FİNANS

Enflasyon Raporu Bilgilendirme Toplantısı

Merkez Bankası Başkanı Murat Çetinkaya: (3) - "Önümüzdeki dönemde de enflasyonun en kısa zamanda hedeflere doğru yönelmesi için gerekli parasal duruşu koruyarak elimizdeki bütün araçları fiyat istikrarı doğrultusunda kararlılıkla kullanmaya devam edeceğiz" - "Ekonomideki dengelenme süreci ve attığımız adımların katkısıyla döviz kurundan enflasyona geçiş etkisinin bundan sonra daha sınırlı gerçekleşeceğini tahmin ediyoruz" - "Üçüncü çeyreğe ilişkin göstergeler iktisadi faaliyetteki dengelenme sürecinin belirginleştiğine işaret etmektedir" - "Finansal koşullardaki sıkılığın tarihsel olarak yüksek seviyelerde olması, iktisadi faaliyetteki yavaşlamanın boyutu ve süresi açısından aşağı yönlü riskleri canlı tutmaktadır"

İSTANBUL (AA) – Türkiye Cumhuriyet Merkez Bankası (TCMB) Başkanı Murat Çetinkaya, "Önümüzdeki dönemde de enflasyonun en kısa zamanda hedeflere doğru yönelmesi için gerekli parasal duruşu koruyarak elimizdeki bütün araçları fiyat istikrarı doğrultusunda kararlılıkla kullanmaya devam edeceğiz." dedi.

Çetinkaya, yılın dördüncü Enflasyon Raporu’nun açıklandığı bilgilendirme toplantısında, tüketici enflasyonunun 2018 yılının üçüncü çeyreğinde yüzde 24,5 ile Temmuz Enflasyon Raporu tahmininin önemli ölçüde üzerinde gerçekleştiğini belirterek, işlenmemiş gıda ve alkol-tütün dışı tüketici enflasyonunda da benzer bir görünüm izlendiğini kaydetti.

Enflasyonda kaydedilen yükselişte Türk lirasındaki sert değer kaybı ve buna bağlı olarak fiyatlama davranışlarında görülen bozulmanın etkili olduğuna işaret eden Çetinkaya, sözlerini şöyle sürdürdü:

"Yılın üçüncü çeyreğinde, yıllık enflasyondaki yükselişin başlıca belirleyicisi döviz kuru gelişmelerine duyarlılığı yüksek olan temel mal grubu oldu.
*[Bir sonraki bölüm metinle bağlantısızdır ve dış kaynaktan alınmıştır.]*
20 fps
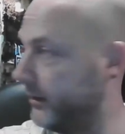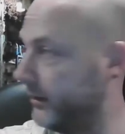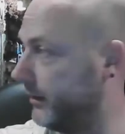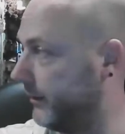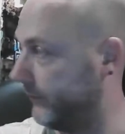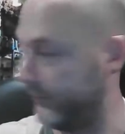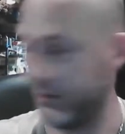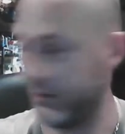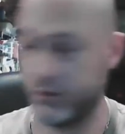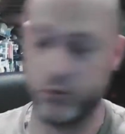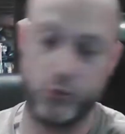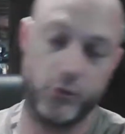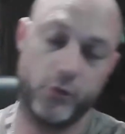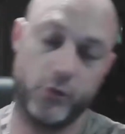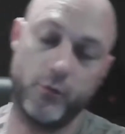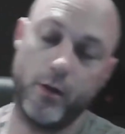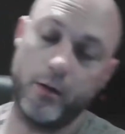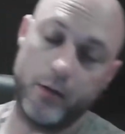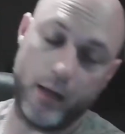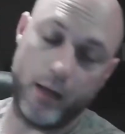If I turned
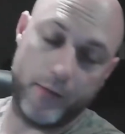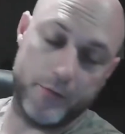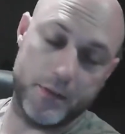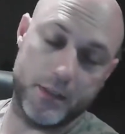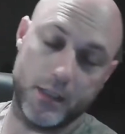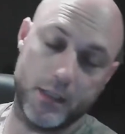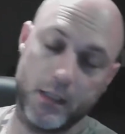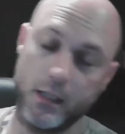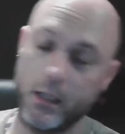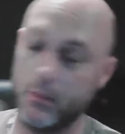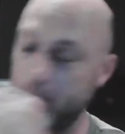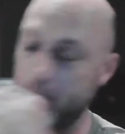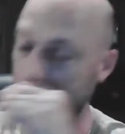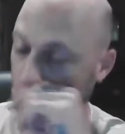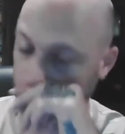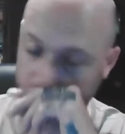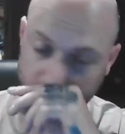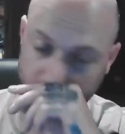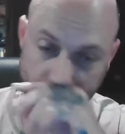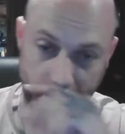around, obviously they'd be
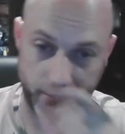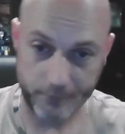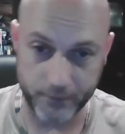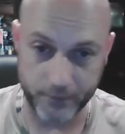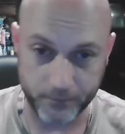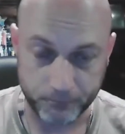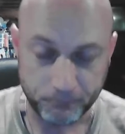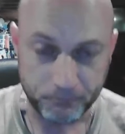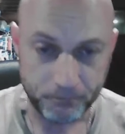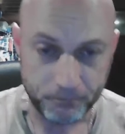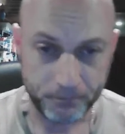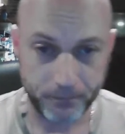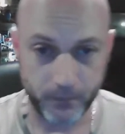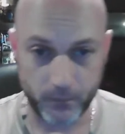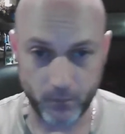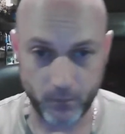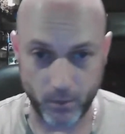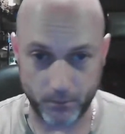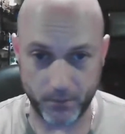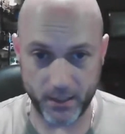on the left.
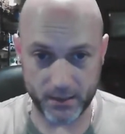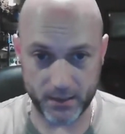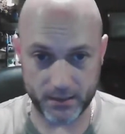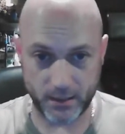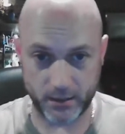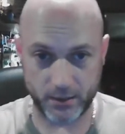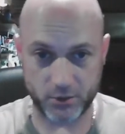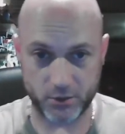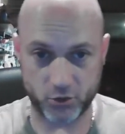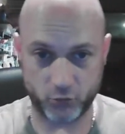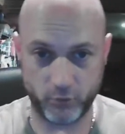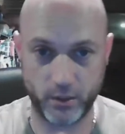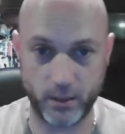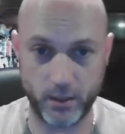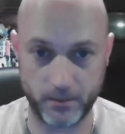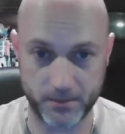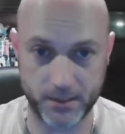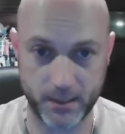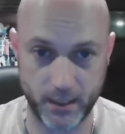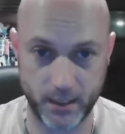But based on the screen
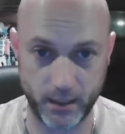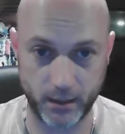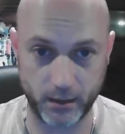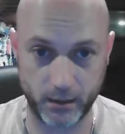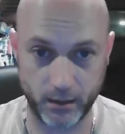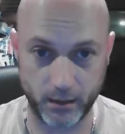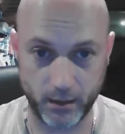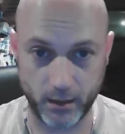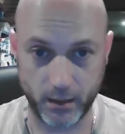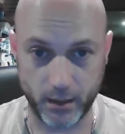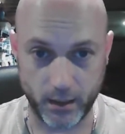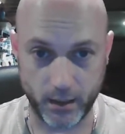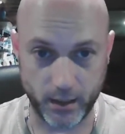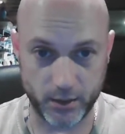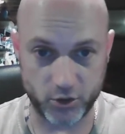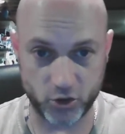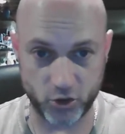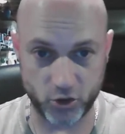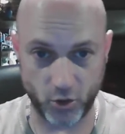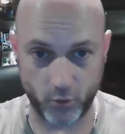I'm seeing,
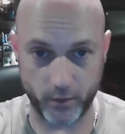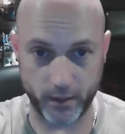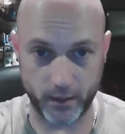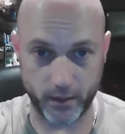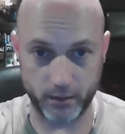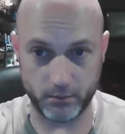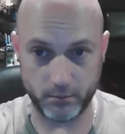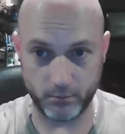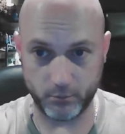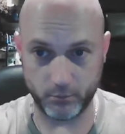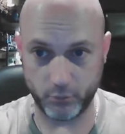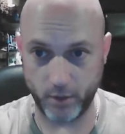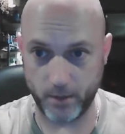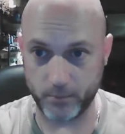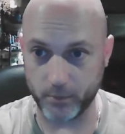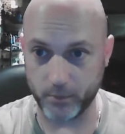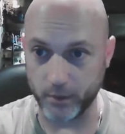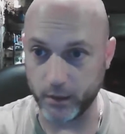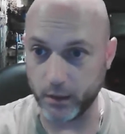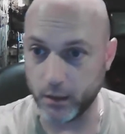it's showing it
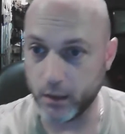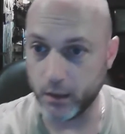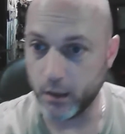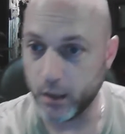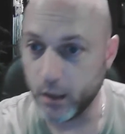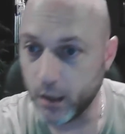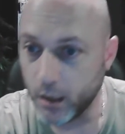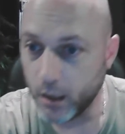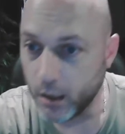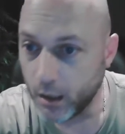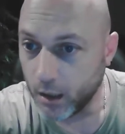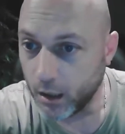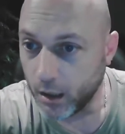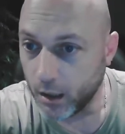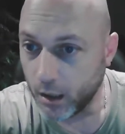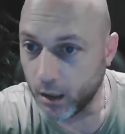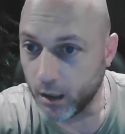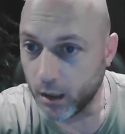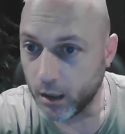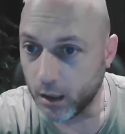properly.
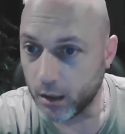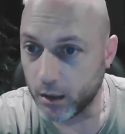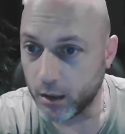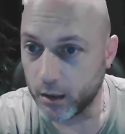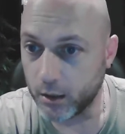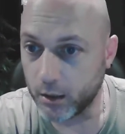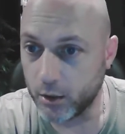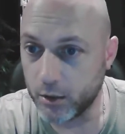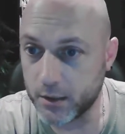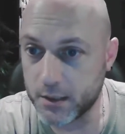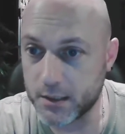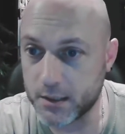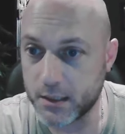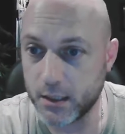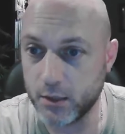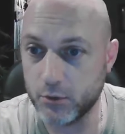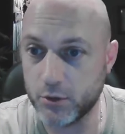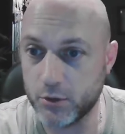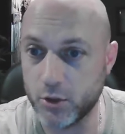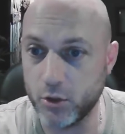Good to see
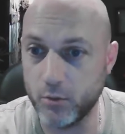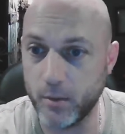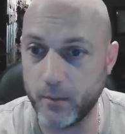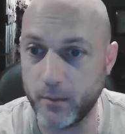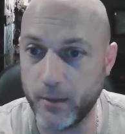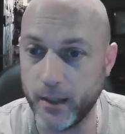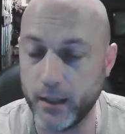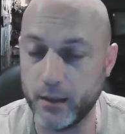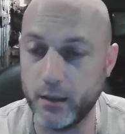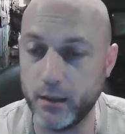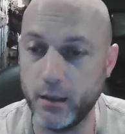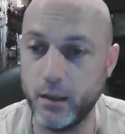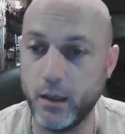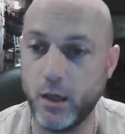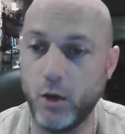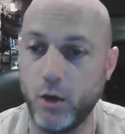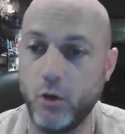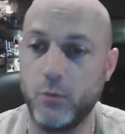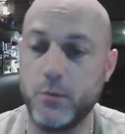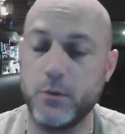you too, my man. I
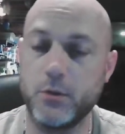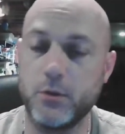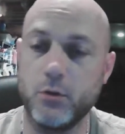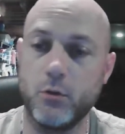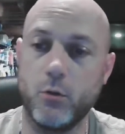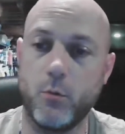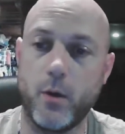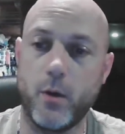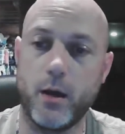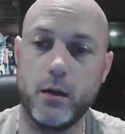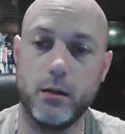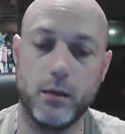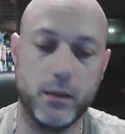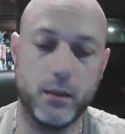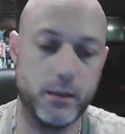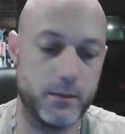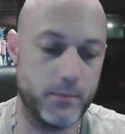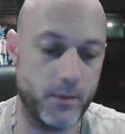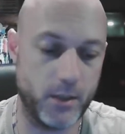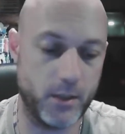hope you're doing well.
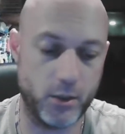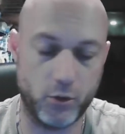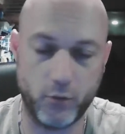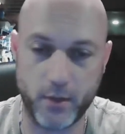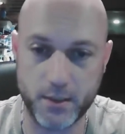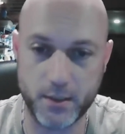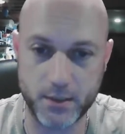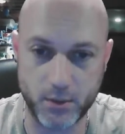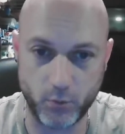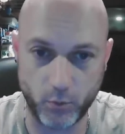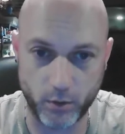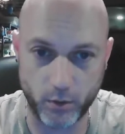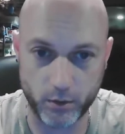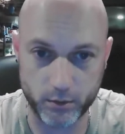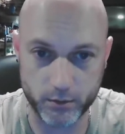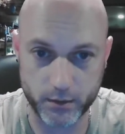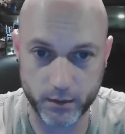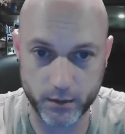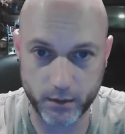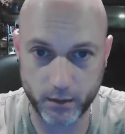It's been a crazy
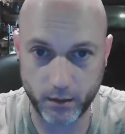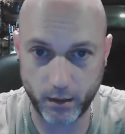world.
Bu dönemde özellikle ithal içeriği yüksek otomobil, beyaz eşya gibi dayanıklı temel mallarda keskin fiyat artışları gözlendi. Gıda grubunda hem işlenmiş hem de işlenmemiş gıda kalemlerinde enflasyon görünümü bozuldu. Enerji enflasyonu ise elektrik ve doğalgaz fiyat artışları ve ağustos ayında akaryakıt ürünlerindeki ÖTV oranının artmasına bağlı olarak yükseldi.

Bu dönemde petrol fiyatları yukarı yönlü bir seyir izlemiş, ancak akaryakıt fiyatlarında eşel mobil uygulamasının sürmesi enflasyon üzerindeki olası baskıları sınırlamıştır. Hizmet grubu yıllık enflasyonu ise Türk lirasındaki zayıf seyir, geçmiş enflasyona endeksleme davranışının yaygınlaşması, gıda ve enerji enflasyonundaki bozulmanın yanı sıra turizmdeki canlı seyre bağlı olarak artış kaydetti. Üretici enflasyonunun üçüncü çeyrek itibarıyla yüzde 46,2’ye ulaşmasıyla, tüketici fiyatları üzerindeki maliyet baskıları güçlenerek devam etti."

TCMB Başkanı Çetinkaya, yılın ikinci yarısında toplam talep koşullarının enflasyona düşüş yönlü destek vermeye başlamasına karşın, fiyatlama davranışlarında gözlenen bozulma ve Türk lirasında kaydedilen birikimli değer kaybı sonucu artan maliyet baskılarının enflasyonun seyrinde etkili olduğuna işaret etti.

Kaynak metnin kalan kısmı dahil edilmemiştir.